[[ INPUT, beginning ]]
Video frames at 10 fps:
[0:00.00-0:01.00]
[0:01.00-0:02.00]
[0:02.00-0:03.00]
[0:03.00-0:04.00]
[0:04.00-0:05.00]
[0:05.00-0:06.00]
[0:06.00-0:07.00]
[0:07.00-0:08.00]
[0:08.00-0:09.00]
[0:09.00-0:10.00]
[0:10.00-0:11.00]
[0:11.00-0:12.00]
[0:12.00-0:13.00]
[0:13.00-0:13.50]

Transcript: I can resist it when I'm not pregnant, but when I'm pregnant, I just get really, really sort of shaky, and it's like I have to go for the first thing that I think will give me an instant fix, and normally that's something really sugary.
[[ INPUT, end ]]
[[ INPUT, beginning ]]
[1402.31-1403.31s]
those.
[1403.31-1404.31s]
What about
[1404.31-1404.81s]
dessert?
[[ INPUT, end ]]
### WHAT THE TASK ASKS
In the data above, start at the line that has "Video frames at", stop after the line that has "Transcript: I can", and print every line in between exactly as it stands.

### RESPONSE
Video frames at 10 fps:
[0:00.00-0:01.00]
[0:01.00-0:02.00]
[0:02.00-0:03.00]
[0:03.00-0:04.00]
[0:04.00-0:05.00]
[0:05.00-0:06.00]
[0:06.00-0:07.00]
[0:07.00-0:08.00]
[0:08.00-0:09.00]
[0:09.00-0:10.00]
[0:10.00-0:11.00]
[0:11.00-0:12.00]
[0:12.00-0:13.00]
[0:13.00-0:13.50]

Transcript: I can resist it when I'm not pregnant, but when I'm pregnant, I just get really, really sort of shaky, and it's like I have to go for the first thing that I think will give me an instant fix, and normally that's something really sugary.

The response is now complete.